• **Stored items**

###

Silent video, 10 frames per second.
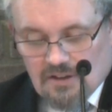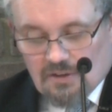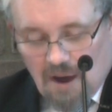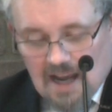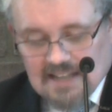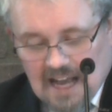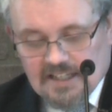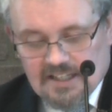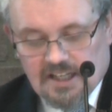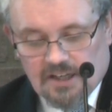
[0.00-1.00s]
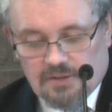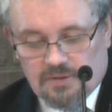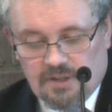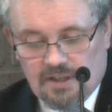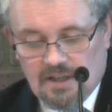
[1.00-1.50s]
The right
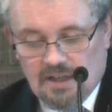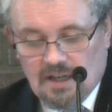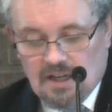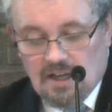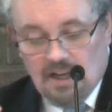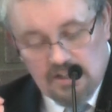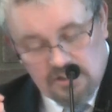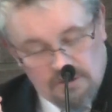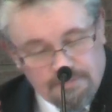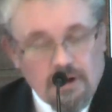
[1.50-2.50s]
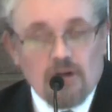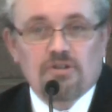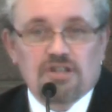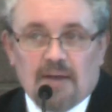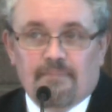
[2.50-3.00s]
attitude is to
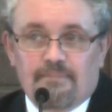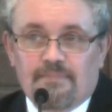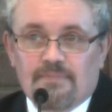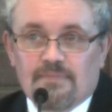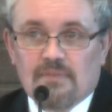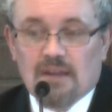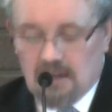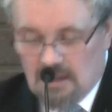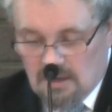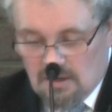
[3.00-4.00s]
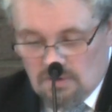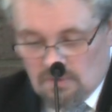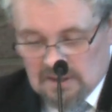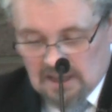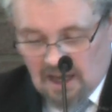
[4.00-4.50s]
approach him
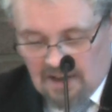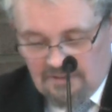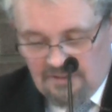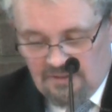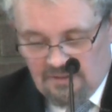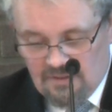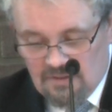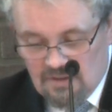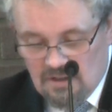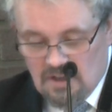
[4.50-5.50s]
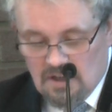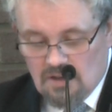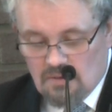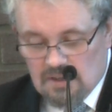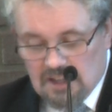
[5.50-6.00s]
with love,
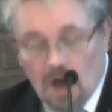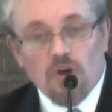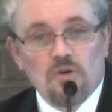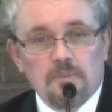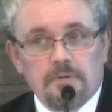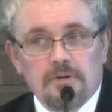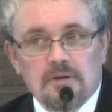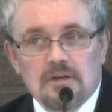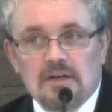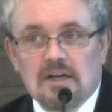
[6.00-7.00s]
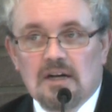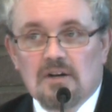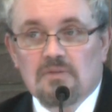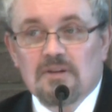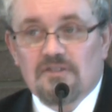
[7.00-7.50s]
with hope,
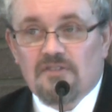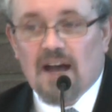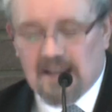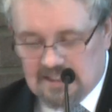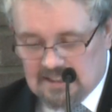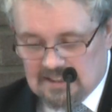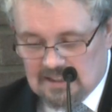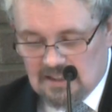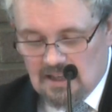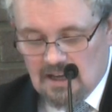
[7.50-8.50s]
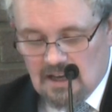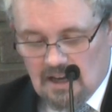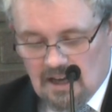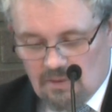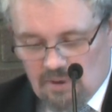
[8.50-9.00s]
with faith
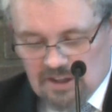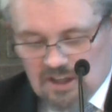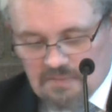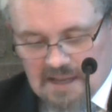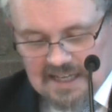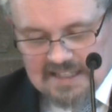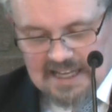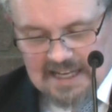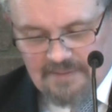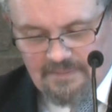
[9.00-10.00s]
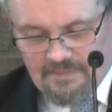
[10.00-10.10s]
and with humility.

###

• **WHAT TO PRODUCE**
Omit the pictures. Repeat the rest of the data exactly.

• **RESPONSE**
Silent video, 10 frames per second.
[0.00-1.00s]
[1.00-1.50s]
The right
[1.50-2.50s]
[2.50-3.00s]
attitude is to
[3.00-4.00s]
[4.00-4.50s]
approach him
[4.50-5.50s]
[5.50-6.00s]
with love,
[6.00-7.00s]
[7.00-7.50s]
with hope,
[7.50-8.50s]
[8.50-9.00s]
with faith
[9.00-10.00s]
[10.00-10.10s]
and with humility.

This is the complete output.